* [Action item]:
Print the records below word for word, but leave out the pictures.

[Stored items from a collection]
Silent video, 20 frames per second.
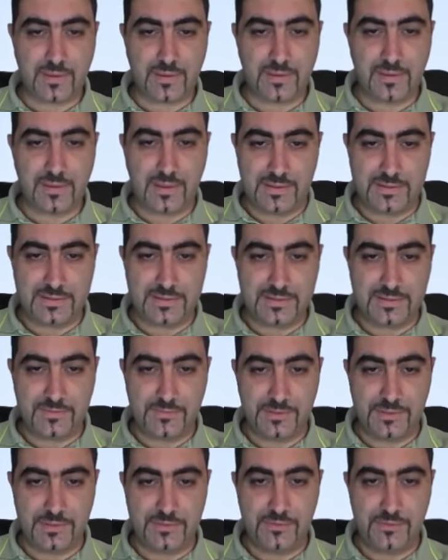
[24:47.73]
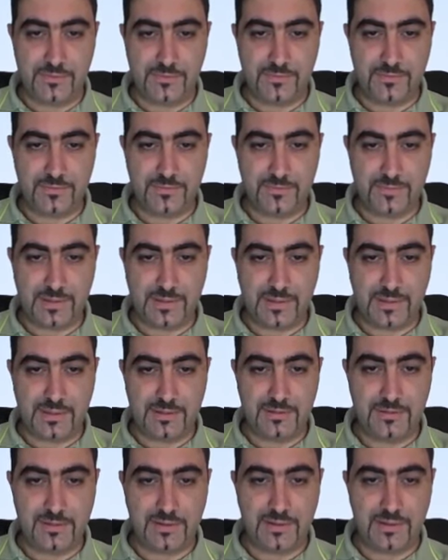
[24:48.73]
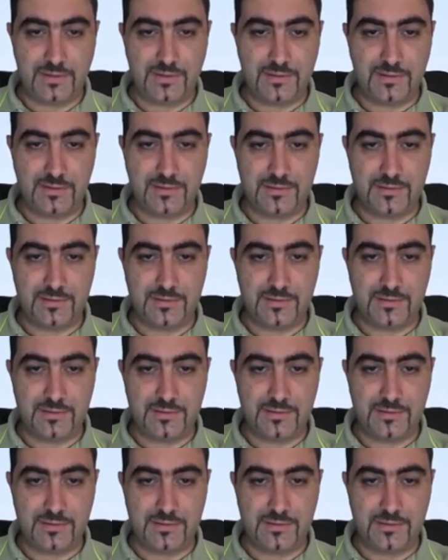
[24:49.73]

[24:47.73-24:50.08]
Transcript: Yes, we do. And you can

* [Answer for the task]:
Silent video, 20 frames per second.
[24:47.73]
[24:48.73]
[24:49.73]

[24:47.73-24:50.08]
Transcript: Yes, we do. And you can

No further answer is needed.